Hi, I’ve been messing about with home generation and monitoring for a while but only in a very analogue wa so far. I have an idea for a project that I think will be useful but, unless I buy a load of rather expensive control relays, I can’t get it to work (even then, doubtful). But I think that, if I can figure out enough, it should be doable with the hardware used here. Maybe it’s already been done?
Basically, I’d like to control power to a 240v AC appliance based on what excess generation is available.
I’m my mind I’d, monitor export to grid via a CT (I see there’s an Arduino - CT interface diagram available) and use that current reading to make a decision about whether or not to close a relay.
Something like;
IF; exported power, minus a preset figure, (set either within the software or via external dipswitches) that’s based on the power of the item to be run, > 100W (or some sensible number close to 0), then close a relay.
This would let an appliance, like a heat pump for example, that has to be run at full power, run only when excess generation meets its demand.

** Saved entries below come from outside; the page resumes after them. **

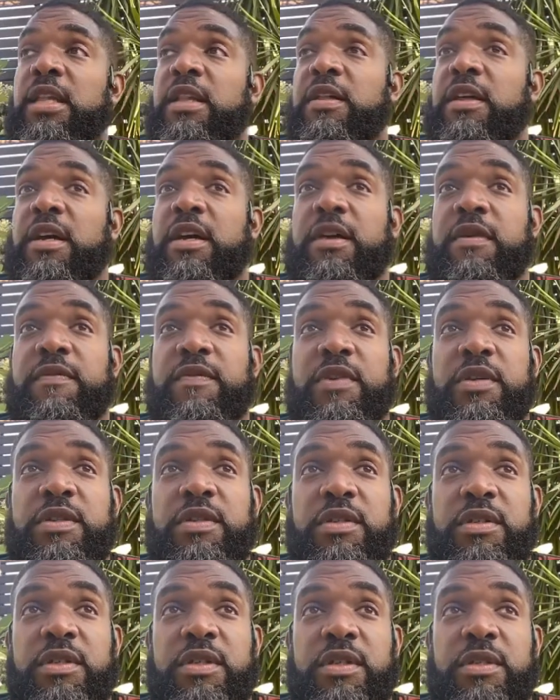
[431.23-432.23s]
uh,
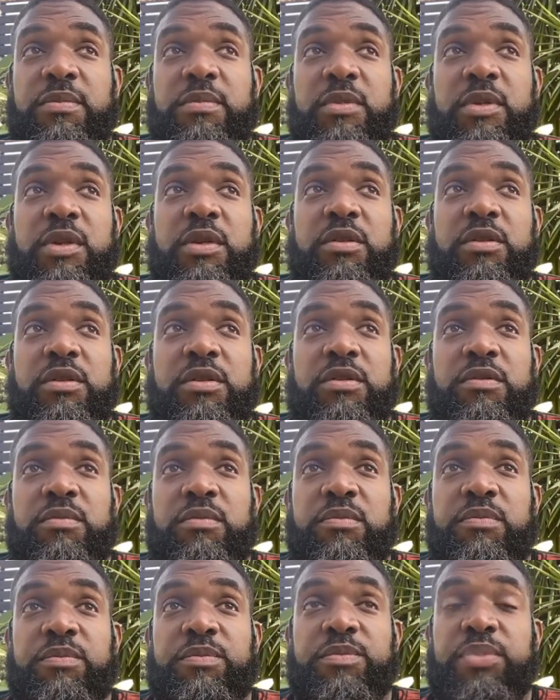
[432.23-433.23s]
versus just, you know, just
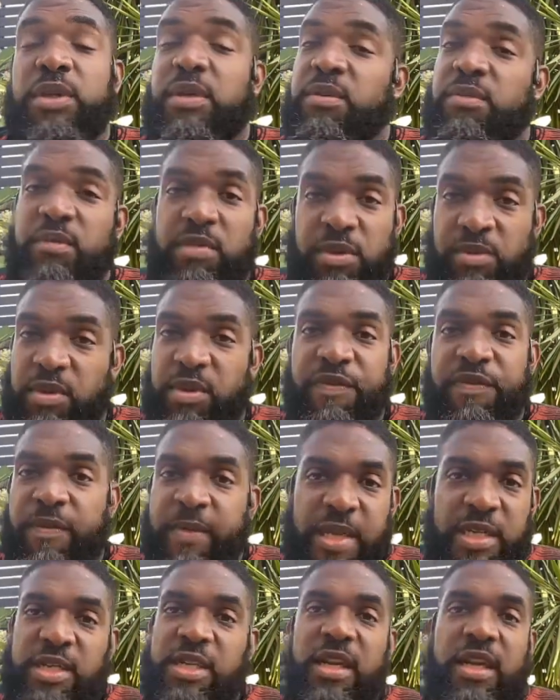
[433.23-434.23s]
putting
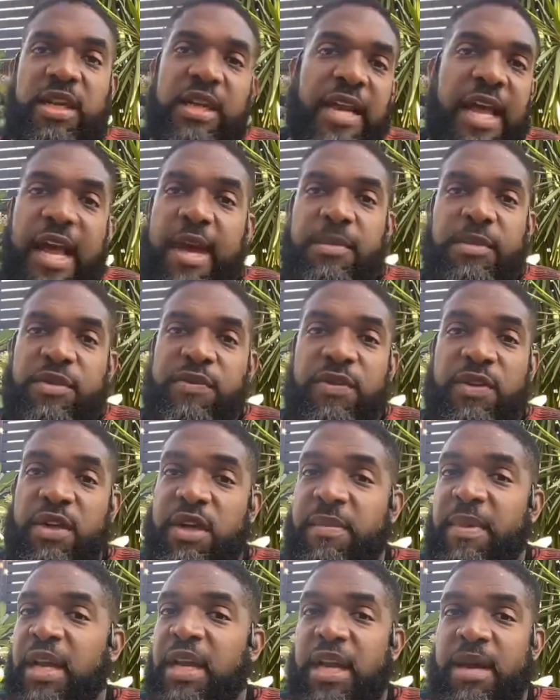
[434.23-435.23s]
information out in the atmosphere
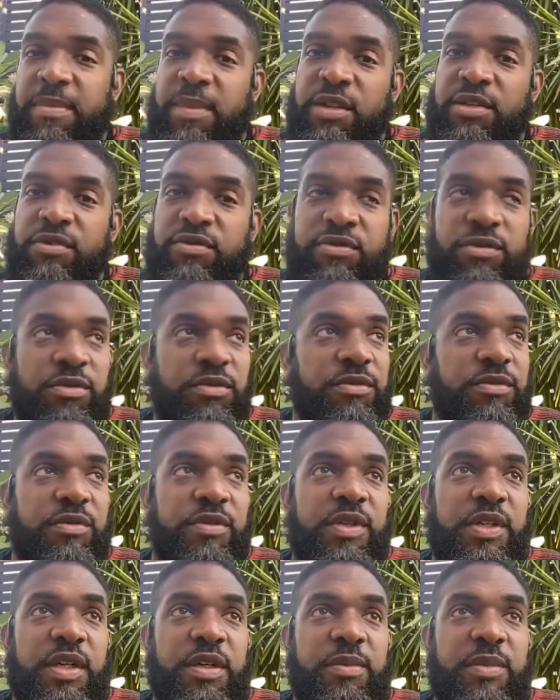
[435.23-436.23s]
that might not be true
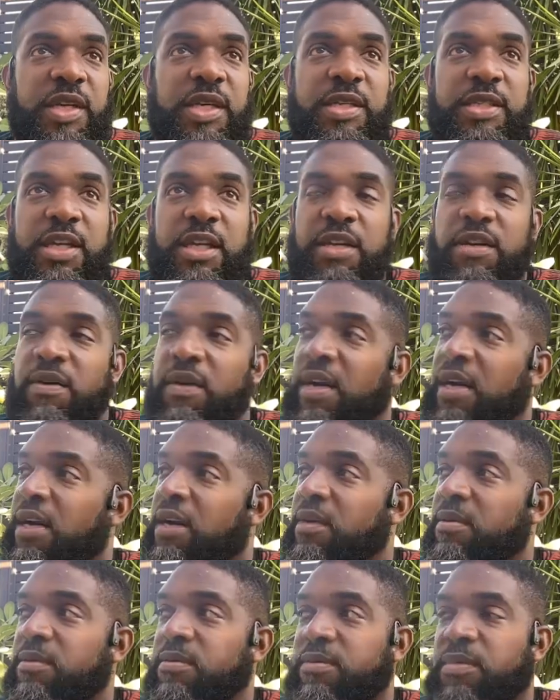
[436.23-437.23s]
uh, because I know
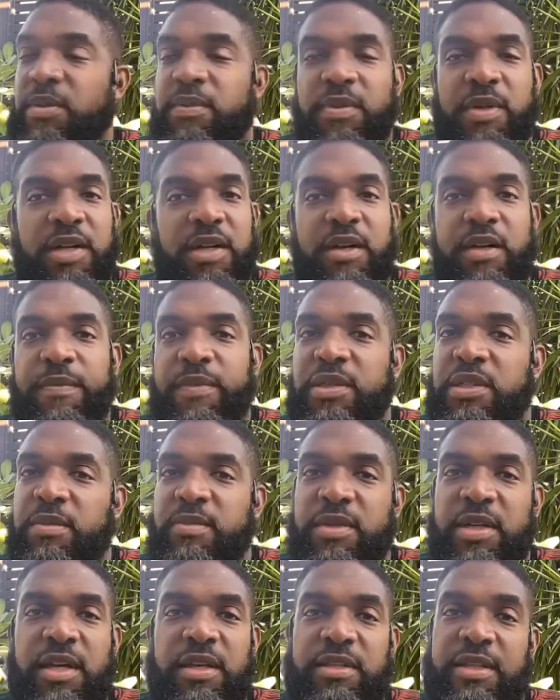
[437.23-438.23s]
how people are. You put
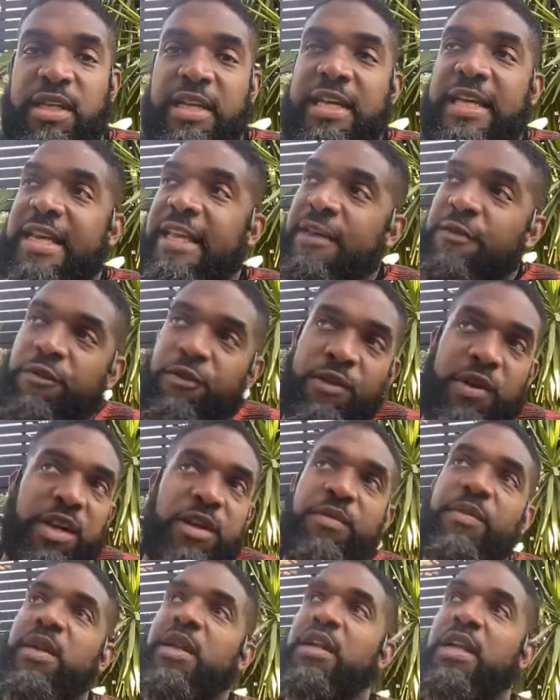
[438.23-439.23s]
something out there, now they were
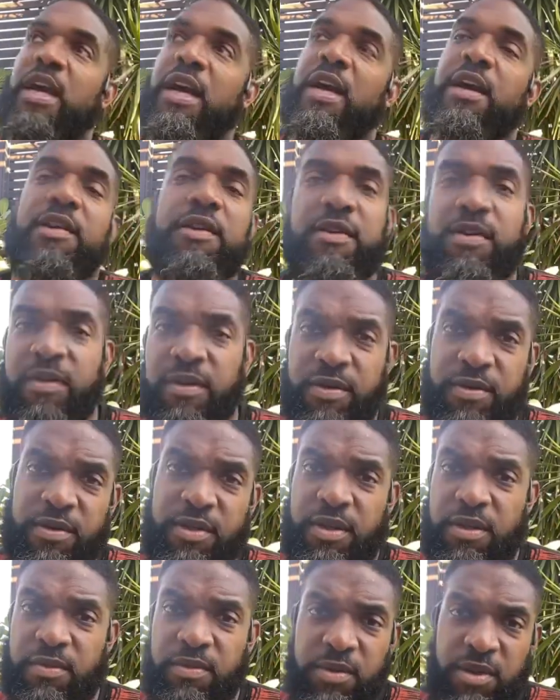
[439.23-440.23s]
running with it. I heard
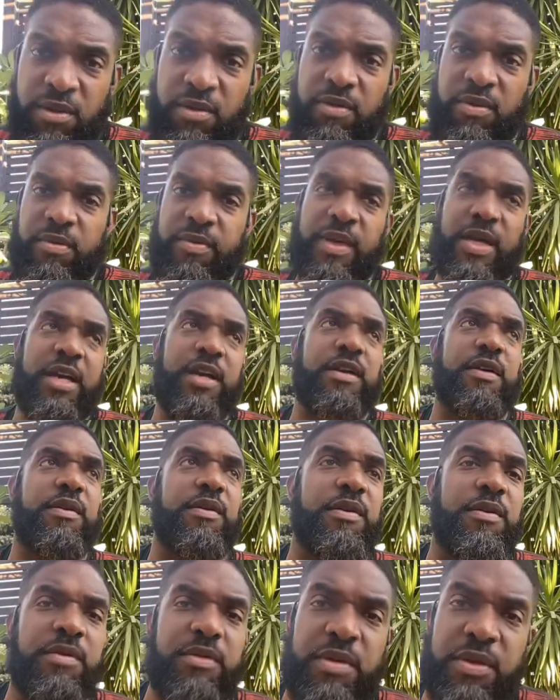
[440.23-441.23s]
on YouTube, I
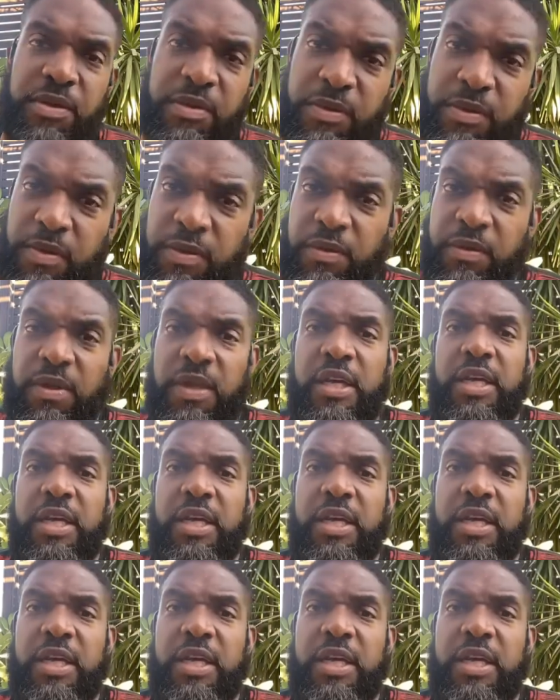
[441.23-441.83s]
heard on Google.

Or, if you chose, more than half of its requirement would be available, or whatever was appropriate.
There would have to be some hysterisis built into the system, probably including a minimum run time would be simplest. Again either programmable from with the code or via external dipswitches.
I think if you look/search for Robin Emley’s Mk2PV Router, or go to his website, you’ll find that something very similar, or something that at least embodies the central concept, has been on offer here for a good few years. I can just remember working on a similar concept - but this was concerned with limiting the maximum demand over a 30-minute period - in the late 1960s-early 1970s when I was a student apprentice.
But you already appreciate the principal problems: many if not most appliances that could be amenable to that sort of, lets call it ‘demand sharing’, require whatever power they require over however long they require it, and the problem is once started, any interruption is likely to cause whatever it is to abandon its operation. So the problem comes down to the average, and most likely even the most tech-savvy, user knowing the potential power demand and the period it’s going to be demanded for, and then programming this knowledge into the system. This of course is why water and space heating are popular “dump loads” for excess generation (notably solar but also wind and hydro) and equally why the limitations imposed by EV chargers are causing so many problems - witness the topics and discussion here on openEVSE.
I think it’s eminently doable, whether it’s viable and turns out to be useful - or even usable, is where I have doubts.
Thanks for the detailed reply. I have been vaguely aware of the MK2 PV router for a while, but unfortunately didn’t hear about it until after I had already bought and installed 3 off the shelf units (solic 200 and iboost). I’d assemble one of his kits if I get the chance another time
However, I think (unless I’m mistaken) his products are focussed on diverting to a resistive load, as are most other diverters I’ve seen. I’m sure for the reasons you mentioned. I think I came across one that would close a relay for a set period if measured export exceeded a set value (immersun or Eddi I think) which is a good way towards what I’m trying to do and may be the only compromise solution.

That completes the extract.